Нет, она не больна. Она отравлена.

Ей нужна помощь. Ей нужно…

Дверь хижины открылась и закрылась.

Задыхаясь, хватая ртом воздух, она перекатилась на бок и уставилась на Деймона Сади.

— Деймон, — всхлипнула она, пытаясь протянуть к нему руку. — Деймон… помоги…

Он остался стоять на месте, изучая ее. А затем улыбнулся:

— Похоже, во вчерашний отварчик входила ведьмина кровь.

Доротея даже не могла вздохнуть как следует.

— Это сделал ты. Это сделал ты!

— Ты начала создавать проблемы, дорогая. Ничего личного.

Боль от оскорбления оказалась едва ли не больше боли физической.

— Геката…

— Да, — вкрадчиво протянул Деймон. — Геката. А теперь не волнуйся, дорогая. Я окружил твою хижину своим щитом, поэтому до вечера тебя никто не побеспокоит.

С этими словами он вышел.

Доротея попыталась подползти к двери, позвать на помощь. У нее ничего не вышло.

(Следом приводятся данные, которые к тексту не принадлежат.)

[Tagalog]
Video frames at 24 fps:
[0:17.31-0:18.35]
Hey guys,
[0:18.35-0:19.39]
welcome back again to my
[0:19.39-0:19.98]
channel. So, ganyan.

Потребовалось не так много времени, чтобы в мире не осталось ничего, кроме боли.

Деймон закрыл дверь тюремной хижины, которую использовал без зазрения совести каждый раз, когда требовалось побыть одному. Из кармана пиджака он извлек Камни, за которыми и отправлялся в жилище Доротеи, — кольцо Сэйтана с Черным и медальон, кольцо и Кольцо Чести, принадлежащие Люцивару. Он хорошо знал эту женщину, поэтому долго искать не потребовалось — два точных ментальных импульса указали на тайник. Ушло не больше минуты, чтобы обойти ее защитные заклинания и поднять Камни в воздух, пока он стоял, разговаривая с ней.

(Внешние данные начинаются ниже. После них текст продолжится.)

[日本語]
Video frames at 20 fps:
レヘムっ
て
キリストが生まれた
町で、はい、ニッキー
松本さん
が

Пристально изучив драгоценности, Деймон вздохнул с облегчением. Они оба наложили на них сильные щиты, прежде чем отдать этим сучкам, поэтому Камни не могли быть ими повреждены или запятнаны. И все же…

Опустив украшения в таз для умывания, Деймон налил на них воды, добавил кое-каких вяжущих трав, чтобы очистить их, и оставил отмокать.

Это будет последний день. Последняя ночь. Он сможет выдержать столько. Должен выдержать.

Деймон закрыл глаза, мысленно пообещав: «Скоро, милая. Еще несколько часов — и я буду на пути домой, вернусь к тебе. И мы поженимся».

Представив, как Джанелль надевает ему на палец простое золотое кольцо, он улыбнулся.

А потом вспомнил заклятие совращения, которое вокруг него сплела Геката. О, он сразу понял, что она делает, и мог бы с легкостью разрушить чары, однако сознательно позволил телу поддаться, прикасаясь к Гекате. Целуя Гекату. Ненавидя Гекату.

Всего лишь игра. Отвратительная, порочная, грязная игра.

Он едва успел добраться до ночного горшка, как его тихо, но жестоко вырвало.

10. Террилль

— Твоя очередь, Заноза.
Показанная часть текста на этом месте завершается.